El sacrificio es ir contra la mentira. Ir contra la mentira, hacer las cosas con verdad, de manera leal, sincera, justa: esto es el sacrificio. Para obrar con verdad hace falta sacrificio: tienes que separarte de la mentira, tienes que arrancarte de la mentira, tienes que resistir a la corriente o, mejor aún, al alud de la mentira; tienes que aguantar ahí, hasta que pase toda la basura.

En efecto, sin sacrificio no puede haber verdad en una relación. Ténganlo en mente, porque estas frases definen toda la vida, son importantes para toda la vida, son invencibles. No hay Donadoni [futbolista conocido] que aguante —¡en mis tiempos era Meazza!—, no hay bomba atómica que aguante. Sin sacrificio no hay verdad en una relación.
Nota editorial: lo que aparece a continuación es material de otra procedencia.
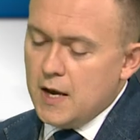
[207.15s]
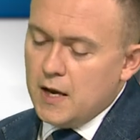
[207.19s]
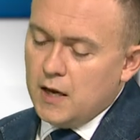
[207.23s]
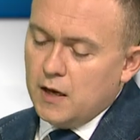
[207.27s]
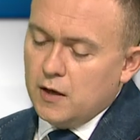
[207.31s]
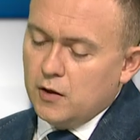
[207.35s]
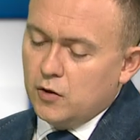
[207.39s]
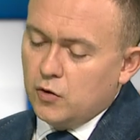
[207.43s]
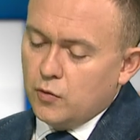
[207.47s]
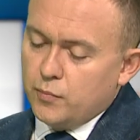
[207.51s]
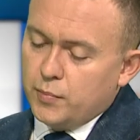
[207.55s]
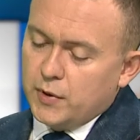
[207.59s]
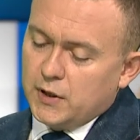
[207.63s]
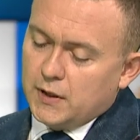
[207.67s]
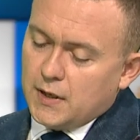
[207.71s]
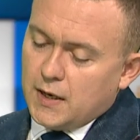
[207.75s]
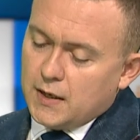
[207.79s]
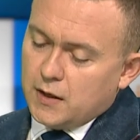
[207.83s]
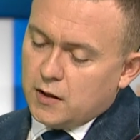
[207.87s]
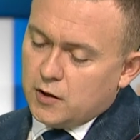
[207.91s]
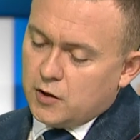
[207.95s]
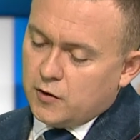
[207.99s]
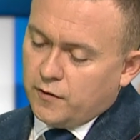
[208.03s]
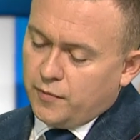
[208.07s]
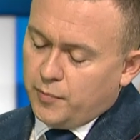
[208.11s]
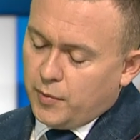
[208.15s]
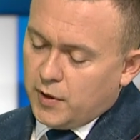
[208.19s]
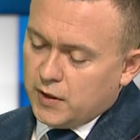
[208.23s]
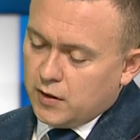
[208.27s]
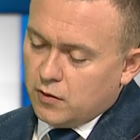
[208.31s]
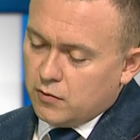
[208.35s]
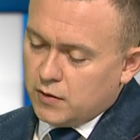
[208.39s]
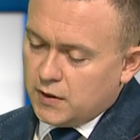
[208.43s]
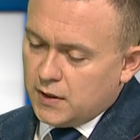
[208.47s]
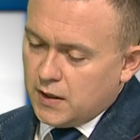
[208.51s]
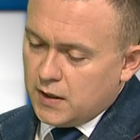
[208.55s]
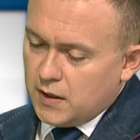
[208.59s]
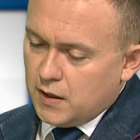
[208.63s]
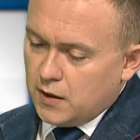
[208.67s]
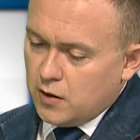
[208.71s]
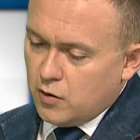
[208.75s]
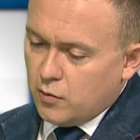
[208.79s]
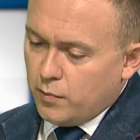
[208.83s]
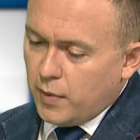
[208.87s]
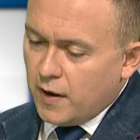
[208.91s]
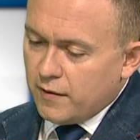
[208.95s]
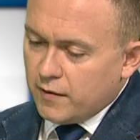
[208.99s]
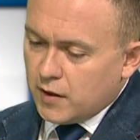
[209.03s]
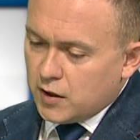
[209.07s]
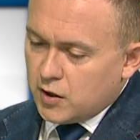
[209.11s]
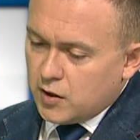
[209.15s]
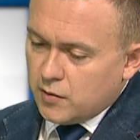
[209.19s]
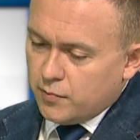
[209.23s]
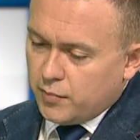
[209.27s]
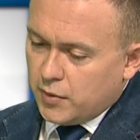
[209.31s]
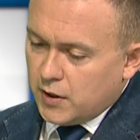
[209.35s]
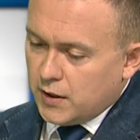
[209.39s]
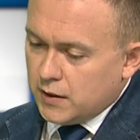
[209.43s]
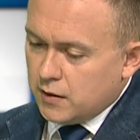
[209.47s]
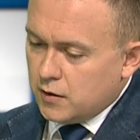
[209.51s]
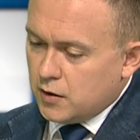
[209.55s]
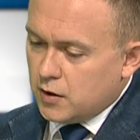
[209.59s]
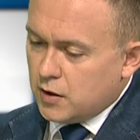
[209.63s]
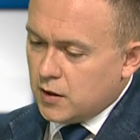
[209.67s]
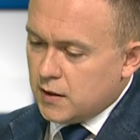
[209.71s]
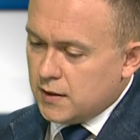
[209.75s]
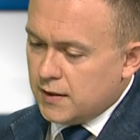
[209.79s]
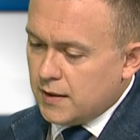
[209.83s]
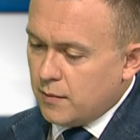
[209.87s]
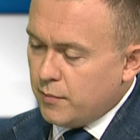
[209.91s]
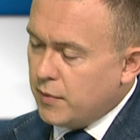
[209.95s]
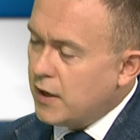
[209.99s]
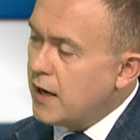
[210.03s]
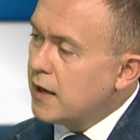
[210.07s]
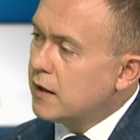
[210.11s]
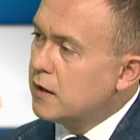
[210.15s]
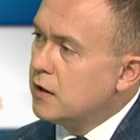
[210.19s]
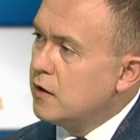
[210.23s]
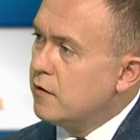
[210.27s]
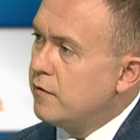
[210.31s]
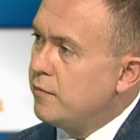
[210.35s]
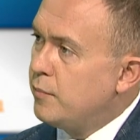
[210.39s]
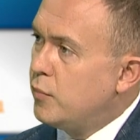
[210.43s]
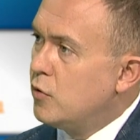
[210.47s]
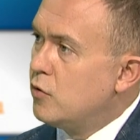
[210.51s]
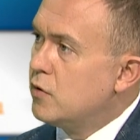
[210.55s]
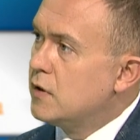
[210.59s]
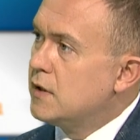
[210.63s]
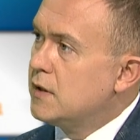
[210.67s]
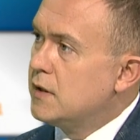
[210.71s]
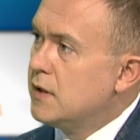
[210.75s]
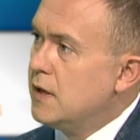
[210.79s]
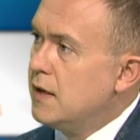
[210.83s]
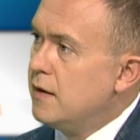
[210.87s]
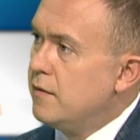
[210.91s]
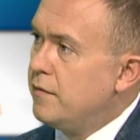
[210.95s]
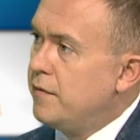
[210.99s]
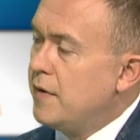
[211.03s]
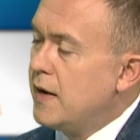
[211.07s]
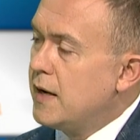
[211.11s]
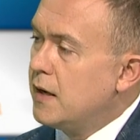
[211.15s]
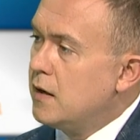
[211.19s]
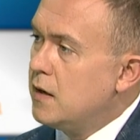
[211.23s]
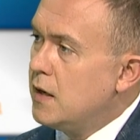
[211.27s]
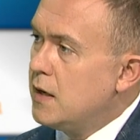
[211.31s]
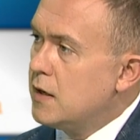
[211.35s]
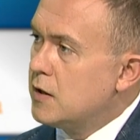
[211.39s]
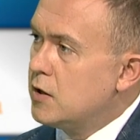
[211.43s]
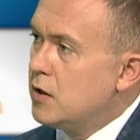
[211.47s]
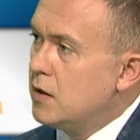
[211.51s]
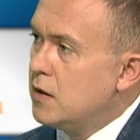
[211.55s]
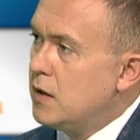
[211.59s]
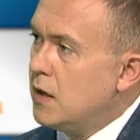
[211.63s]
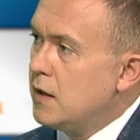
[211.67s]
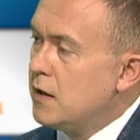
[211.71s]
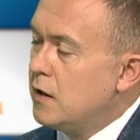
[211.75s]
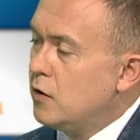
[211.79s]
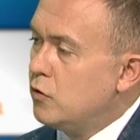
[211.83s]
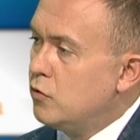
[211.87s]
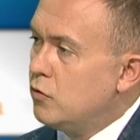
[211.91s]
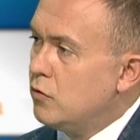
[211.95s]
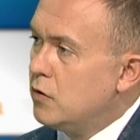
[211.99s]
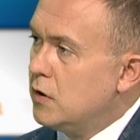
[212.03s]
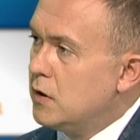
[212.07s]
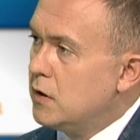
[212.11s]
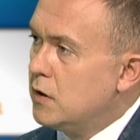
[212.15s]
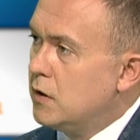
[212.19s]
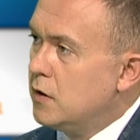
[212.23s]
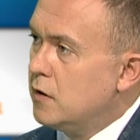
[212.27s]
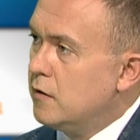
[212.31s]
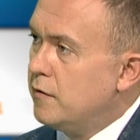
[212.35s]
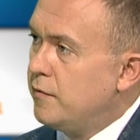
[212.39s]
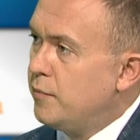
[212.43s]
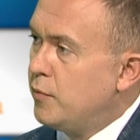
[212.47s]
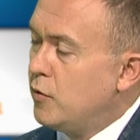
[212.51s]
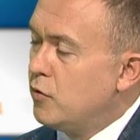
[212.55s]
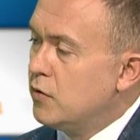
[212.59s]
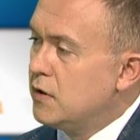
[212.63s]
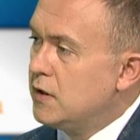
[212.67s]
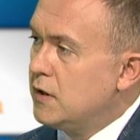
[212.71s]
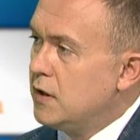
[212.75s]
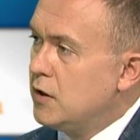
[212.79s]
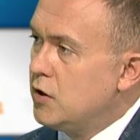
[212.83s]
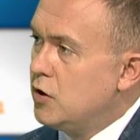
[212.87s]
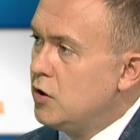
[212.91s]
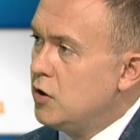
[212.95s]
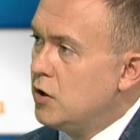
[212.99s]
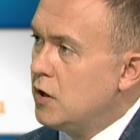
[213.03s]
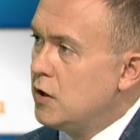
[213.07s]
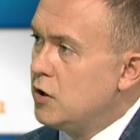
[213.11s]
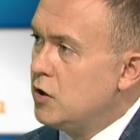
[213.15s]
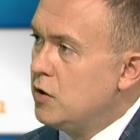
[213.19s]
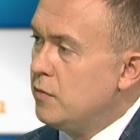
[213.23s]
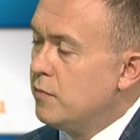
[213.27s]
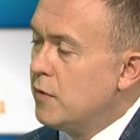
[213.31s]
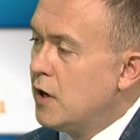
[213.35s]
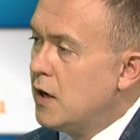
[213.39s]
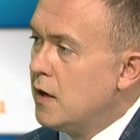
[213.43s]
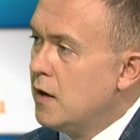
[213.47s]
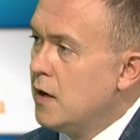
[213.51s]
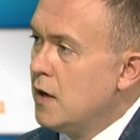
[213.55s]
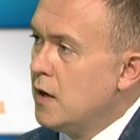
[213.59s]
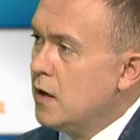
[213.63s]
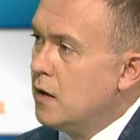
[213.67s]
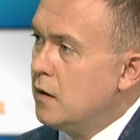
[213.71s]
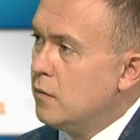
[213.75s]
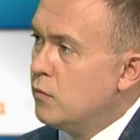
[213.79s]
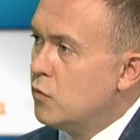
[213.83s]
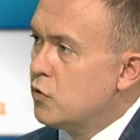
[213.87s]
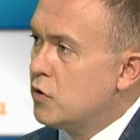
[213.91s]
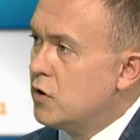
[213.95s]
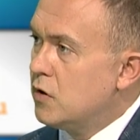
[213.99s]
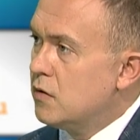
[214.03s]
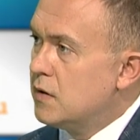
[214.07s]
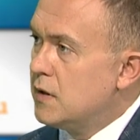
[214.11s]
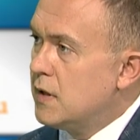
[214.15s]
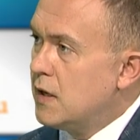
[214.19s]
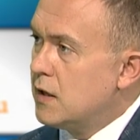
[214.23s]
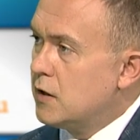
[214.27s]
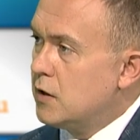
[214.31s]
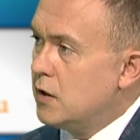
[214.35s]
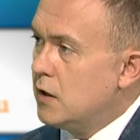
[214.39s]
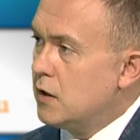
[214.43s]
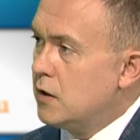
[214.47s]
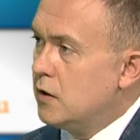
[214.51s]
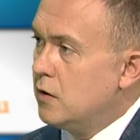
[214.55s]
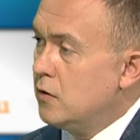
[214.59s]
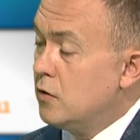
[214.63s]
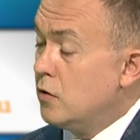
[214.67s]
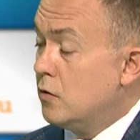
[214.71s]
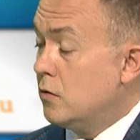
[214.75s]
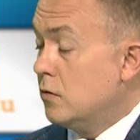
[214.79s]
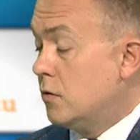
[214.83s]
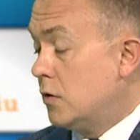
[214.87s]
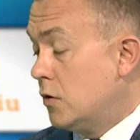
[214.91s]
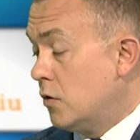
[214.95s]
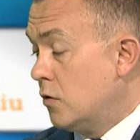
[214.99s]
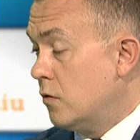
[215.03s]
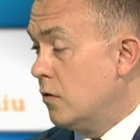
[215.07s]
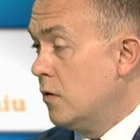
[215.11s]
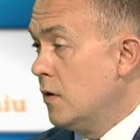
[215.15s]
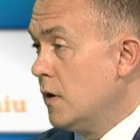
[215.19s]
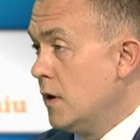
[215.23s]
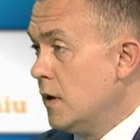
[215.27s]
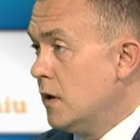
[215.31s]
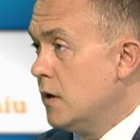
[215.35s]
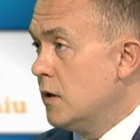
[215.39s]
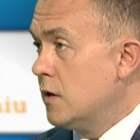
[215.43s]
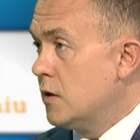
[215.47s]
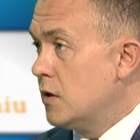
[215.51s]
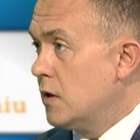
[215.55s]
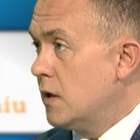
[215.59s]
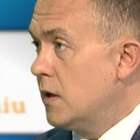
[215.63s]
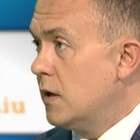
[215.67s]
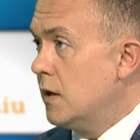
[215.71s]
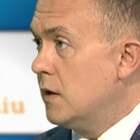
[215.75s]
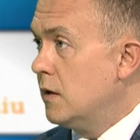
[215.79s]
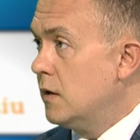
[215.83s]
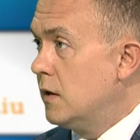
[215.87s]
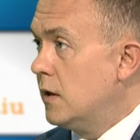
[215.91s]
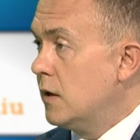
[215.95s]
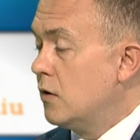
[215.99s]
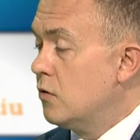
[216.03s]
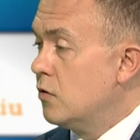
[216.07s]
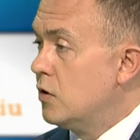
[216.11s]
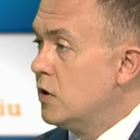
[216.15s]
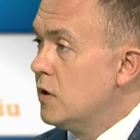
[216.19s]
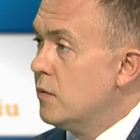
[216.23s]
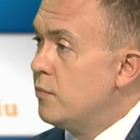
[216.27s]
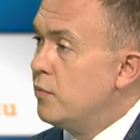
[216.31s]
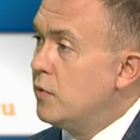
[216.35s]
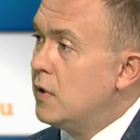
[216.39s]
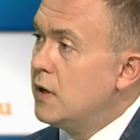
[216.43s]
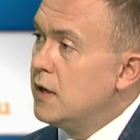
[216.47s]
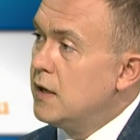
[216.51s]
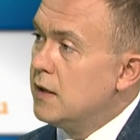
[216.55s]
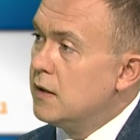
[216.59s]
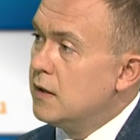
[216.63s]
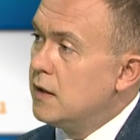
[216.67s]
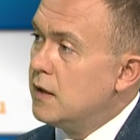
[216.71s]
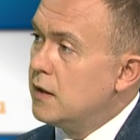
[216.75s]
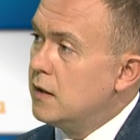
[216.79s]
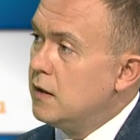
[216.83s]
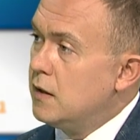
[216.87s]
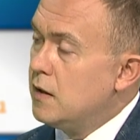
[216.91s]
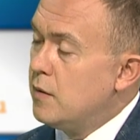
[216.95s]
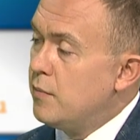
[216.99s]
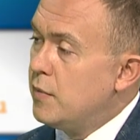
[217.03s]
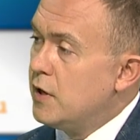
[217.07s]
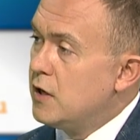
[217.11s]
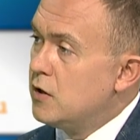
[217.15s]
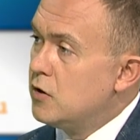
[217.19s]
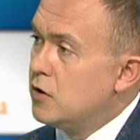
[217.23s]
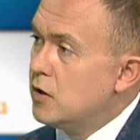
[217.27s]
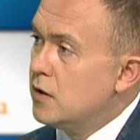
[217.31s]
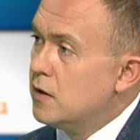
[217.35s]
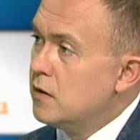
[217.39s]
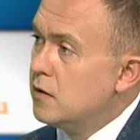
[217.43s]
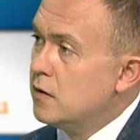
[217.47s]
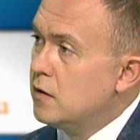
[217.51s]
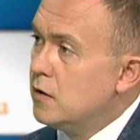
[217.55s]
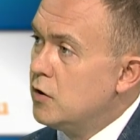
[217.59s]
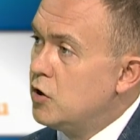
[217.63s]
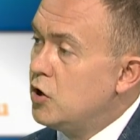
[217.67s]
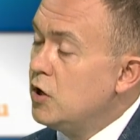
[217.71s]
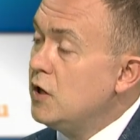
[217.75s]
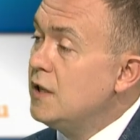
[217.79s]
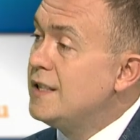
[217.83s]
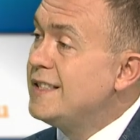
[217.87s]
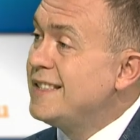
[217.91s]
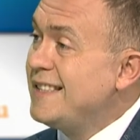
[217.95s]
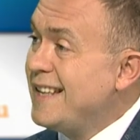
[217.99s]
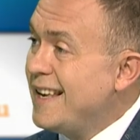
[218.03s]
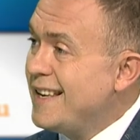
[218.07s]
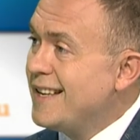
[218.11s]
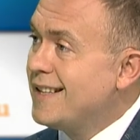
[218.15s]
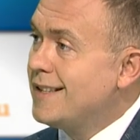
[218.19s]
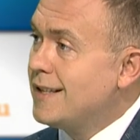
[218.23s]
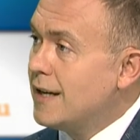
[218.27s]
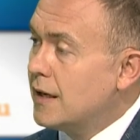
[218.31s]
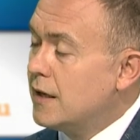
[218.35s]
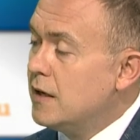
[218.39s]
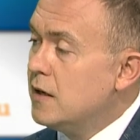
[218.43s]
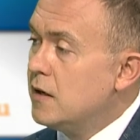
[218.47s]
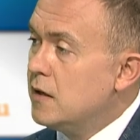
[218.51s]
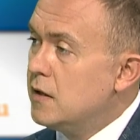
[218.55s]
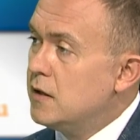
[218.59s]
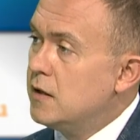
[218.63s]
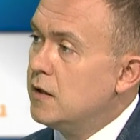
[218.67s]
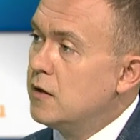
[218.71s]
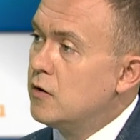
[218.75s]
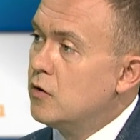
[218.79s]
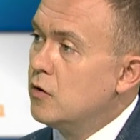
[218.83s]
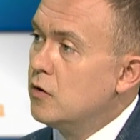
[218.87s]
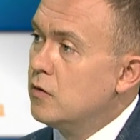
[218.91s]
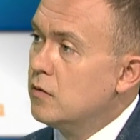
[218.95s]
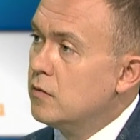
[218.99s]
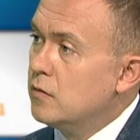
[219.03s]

I tu pytanie, czy w Pana ocenie nie obawia się Pan, że zabraknie w Polsce węgla, że dla niektórych w Polsce dzisiaj zima może oznaczać no, to, że tego ciepła jednak nie będzie? Czy istnieje takie ryzyko?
Piensen, por ejemplo, cuando sienten apego hacia una persona: la relación se reduce a una mentira si no está continuamente sostenida por el sacrificio. Sin sacrificio no hay verdadera relación, lo que quiere decir que al otro —sea un objeto o una persona— no se le valora conforme a su naturaleza (peor aún, se invierte el sentido de la naturaleza), lo afirmas por tu gusto, según tu instinto, porque quieres agarrarlo con violencia como el avaro agarra el dinero. ¡Qué falsedad! «Porque me gusta»: creo que es la excusa más normal para mentir.., un pretexto, en definitiva. Identificamos el afirmar algo con aferrarlo: afirmar a una persona es amarla, es afirmar al otro; aferrarla quiere decir doblegarla, hacerla tu esclava.

Por eso el sacrificio no es cesar en la voluntad de obtener algo, no es suspender el amor a alguien o a alguna cosa, no es eliminar nada, sino frenar la voluntad que se está comportando contra la naturaleza de esa cosa.
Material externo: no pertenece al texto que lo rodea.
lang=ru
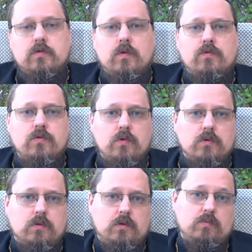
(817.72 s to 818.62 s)
Учитывая
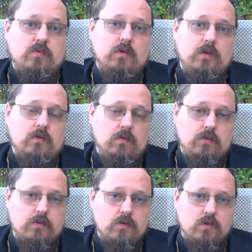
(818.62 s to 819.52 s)
все это, на мой взгляд,
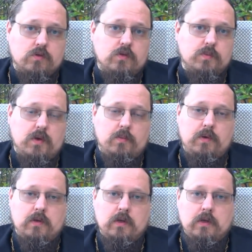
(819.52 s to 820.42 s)
довольно сложно
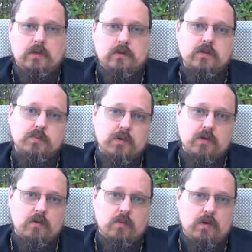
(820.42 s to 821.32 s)
воспринимать
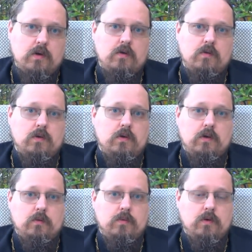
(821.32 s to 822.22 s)
господина Махова
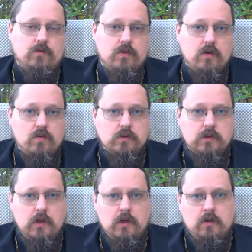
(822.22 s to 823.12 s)
как-либо
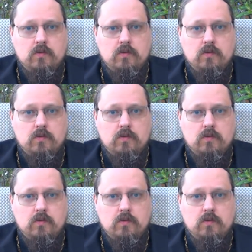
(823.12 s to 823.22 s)
всерьез.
Si no puedes usarla conforme a su destino, si no puedes utilizar esta relación afectiva conforme a su destino, eres un delincuente: ¡es un delito! «Pero, ¡el sacrificio es imposible!»: el sacrificio es necesario, tan necesario como no cometer un delito.

El sacrificio no es cesar en la voluntad de obtener algo, sino frenar la voluntad que no actúa conforme a la naturaleza de la cosa. Por eso todas las relaciones prematrimoniales son erróneas, todas, e imponen caminos torcidos que ya no se enderezan, porque afirman el egoísmo como criterio último —«lo que me apetece» como criterio último de .la relación—, un egoísmo que ya no se redimirá.